● **Task statement**:
What is needed here is each entry reproduced exactly, without its pictures.

[Extracted data entries]
***
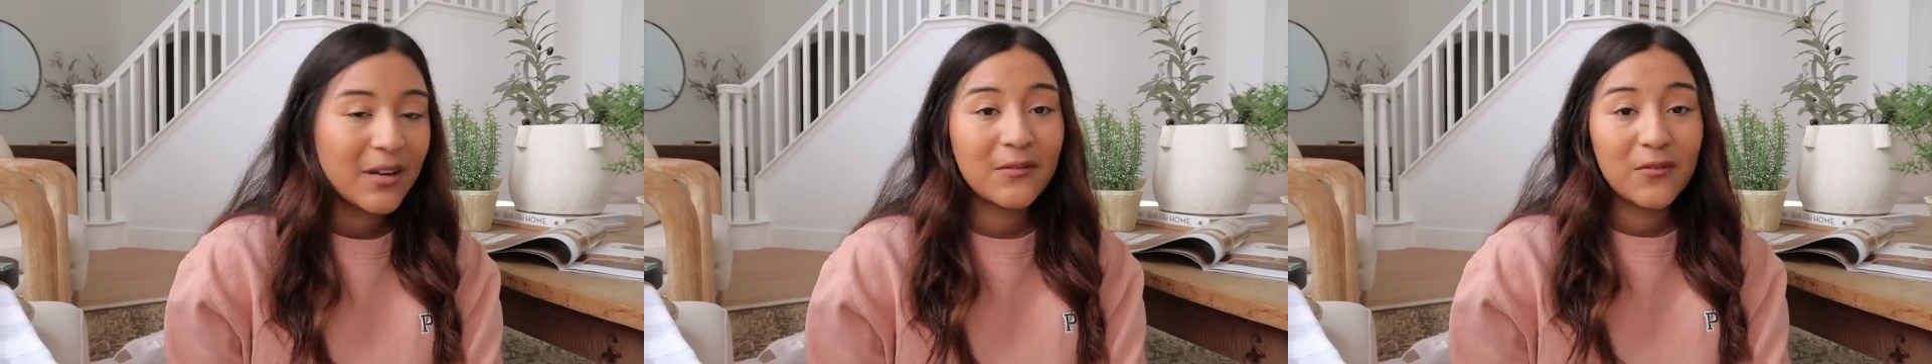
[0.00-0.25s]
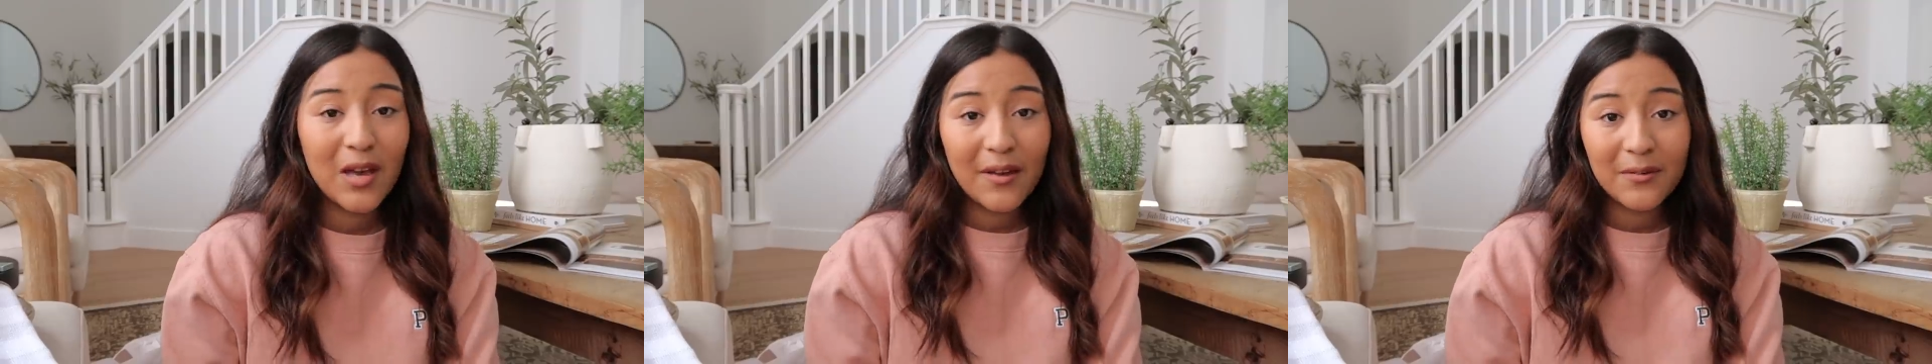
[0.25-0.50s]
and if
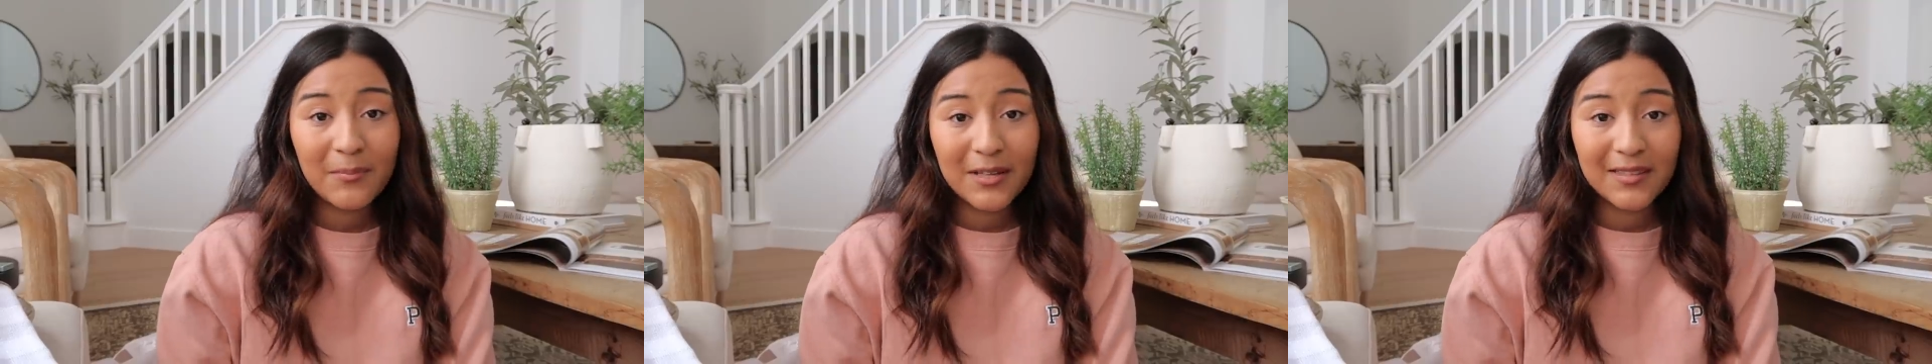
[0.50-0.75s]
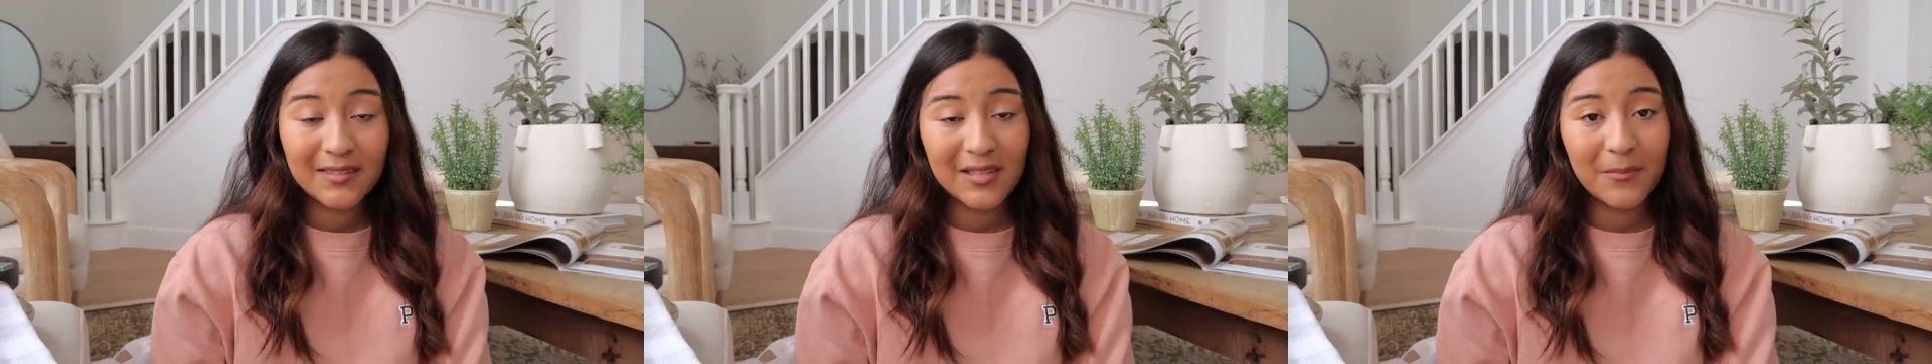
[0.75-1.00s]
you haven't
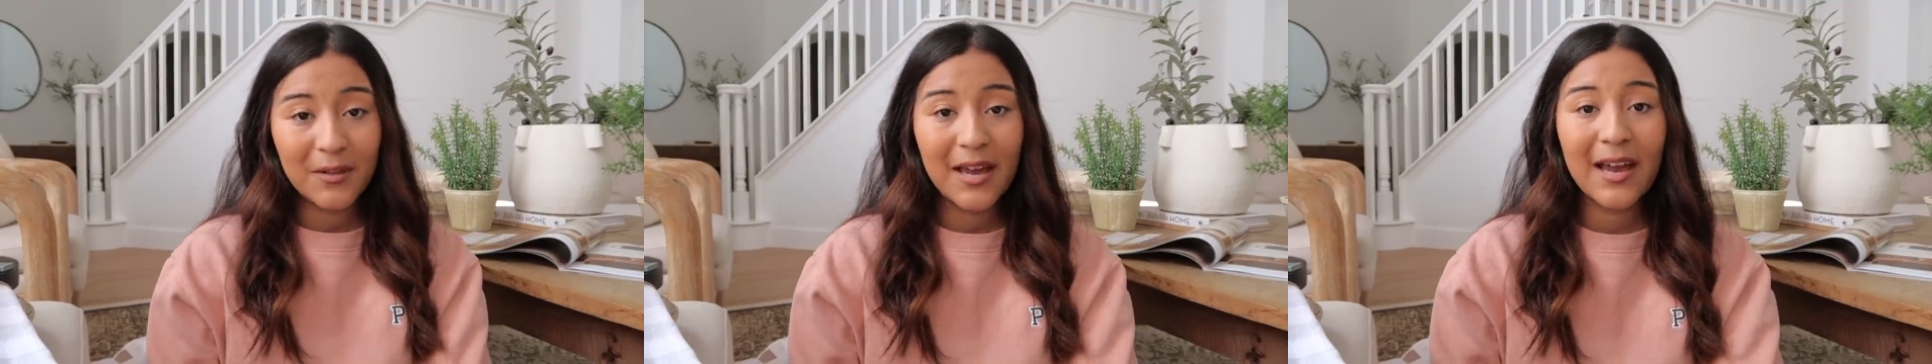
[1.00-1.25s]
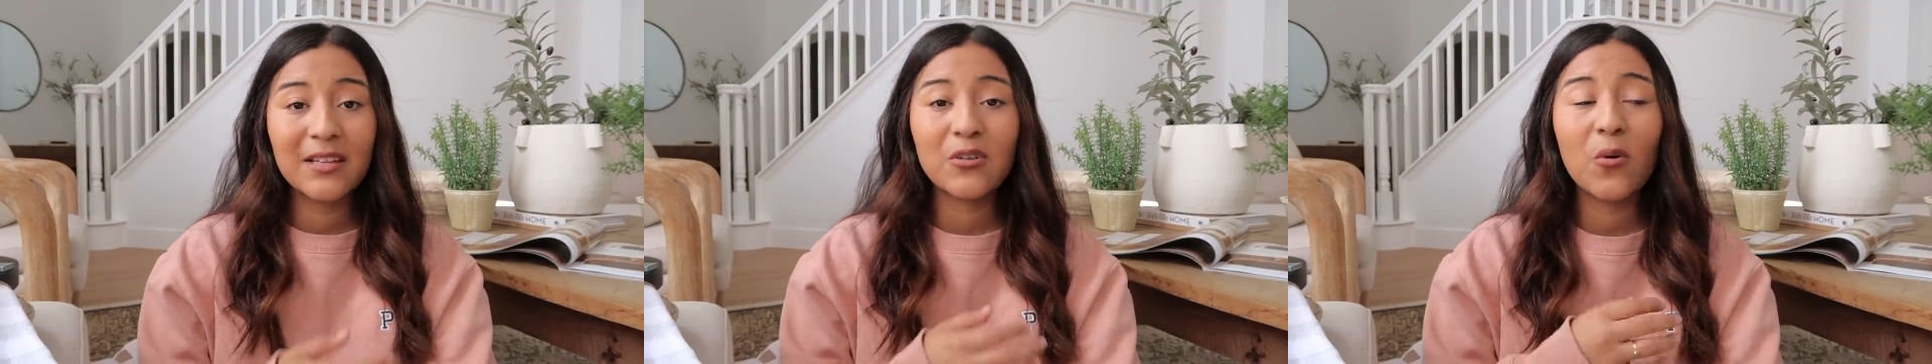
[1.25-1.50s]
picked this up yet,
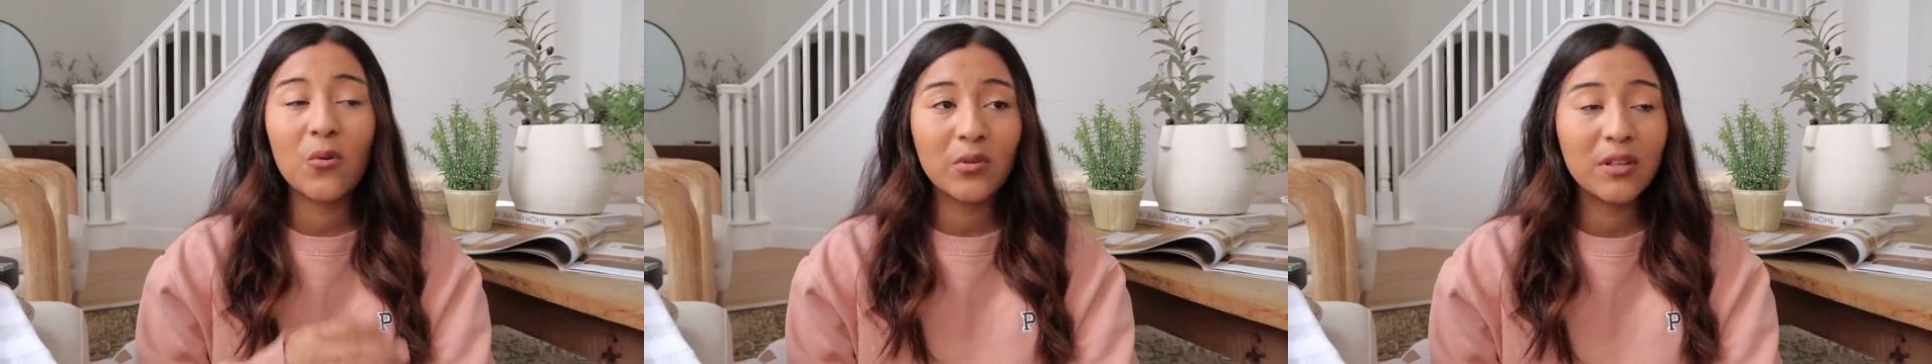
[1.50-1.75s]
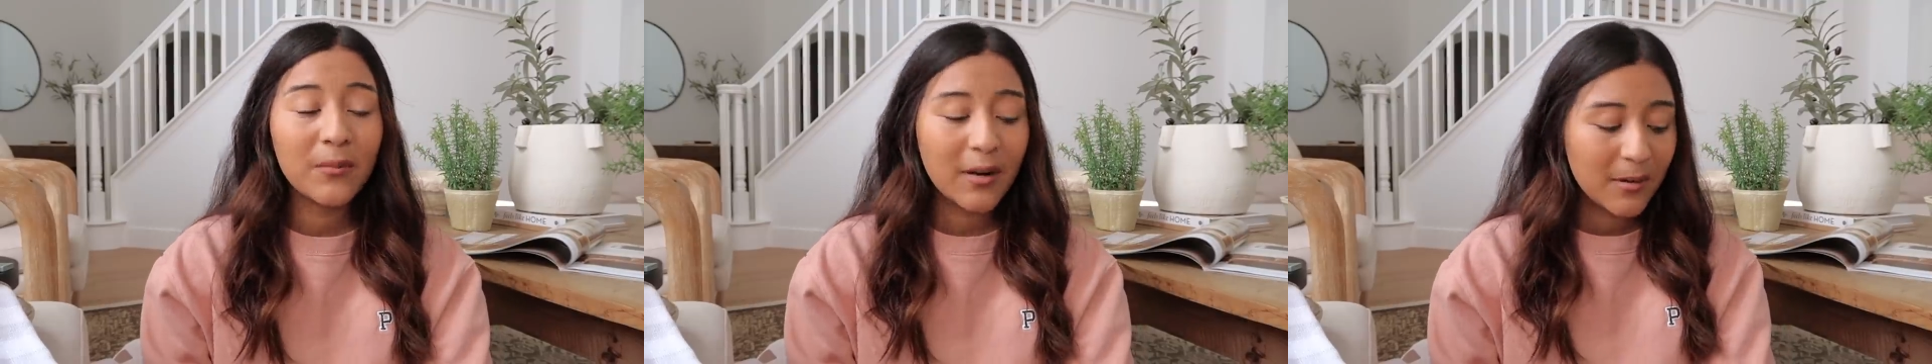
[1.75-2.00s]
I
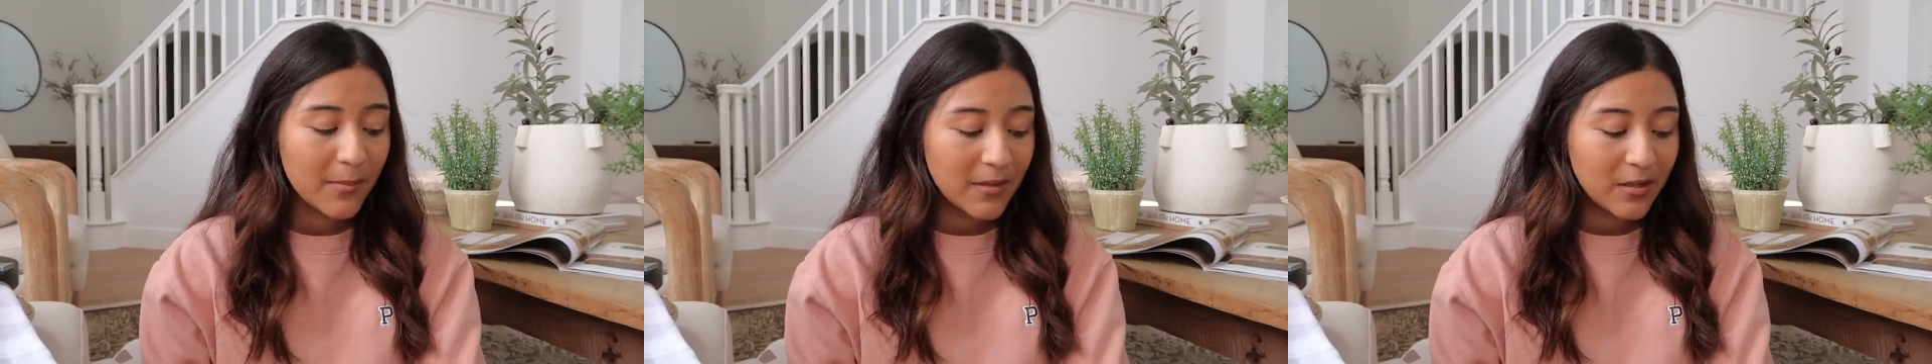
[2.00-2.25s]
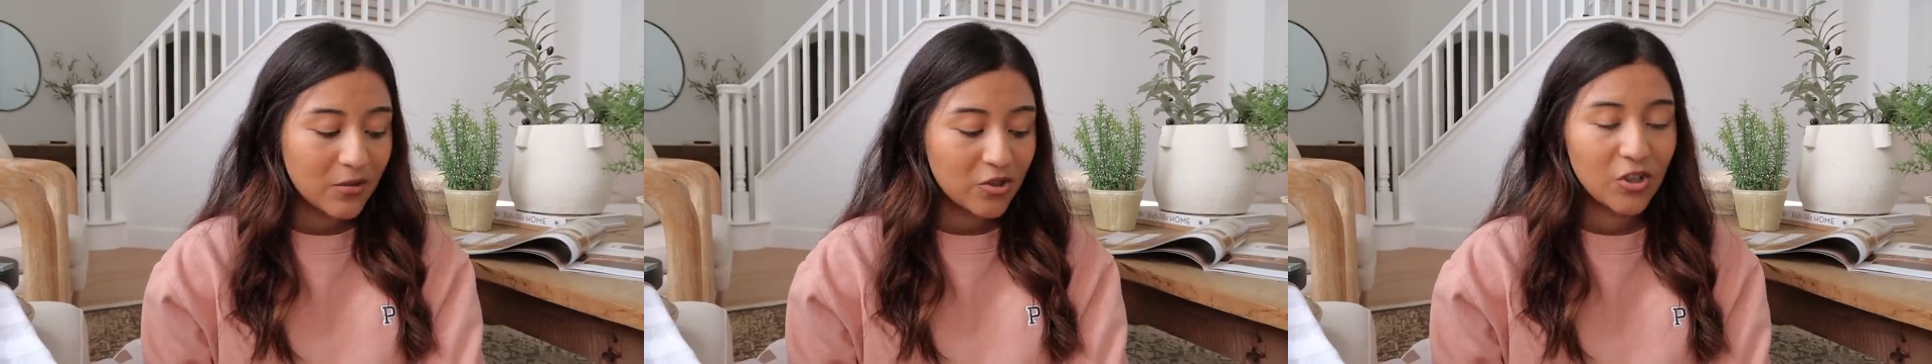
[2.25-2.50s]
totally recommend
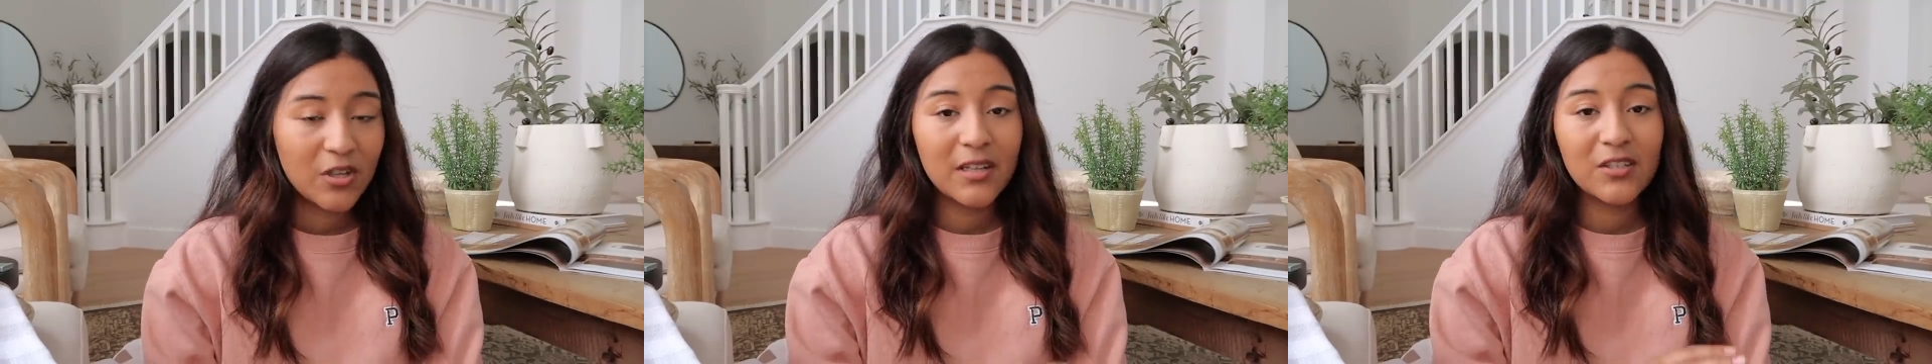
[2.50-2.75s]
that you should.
***
● **Worked solution**:
[0.00-0.25s]
[0.25-0.50s]
and if
[0.50-0.75s]
[0.75-1.00s]
you haven't
[1.00-1.25s]
[1.25-1.50s]
picked this up yet,
[1.50-1.75s]
[1.75-2.00s]
I
[2.00-2.25s]
[2.25-2.50s]
totally recommend
[2.50-2.75s]
that you should.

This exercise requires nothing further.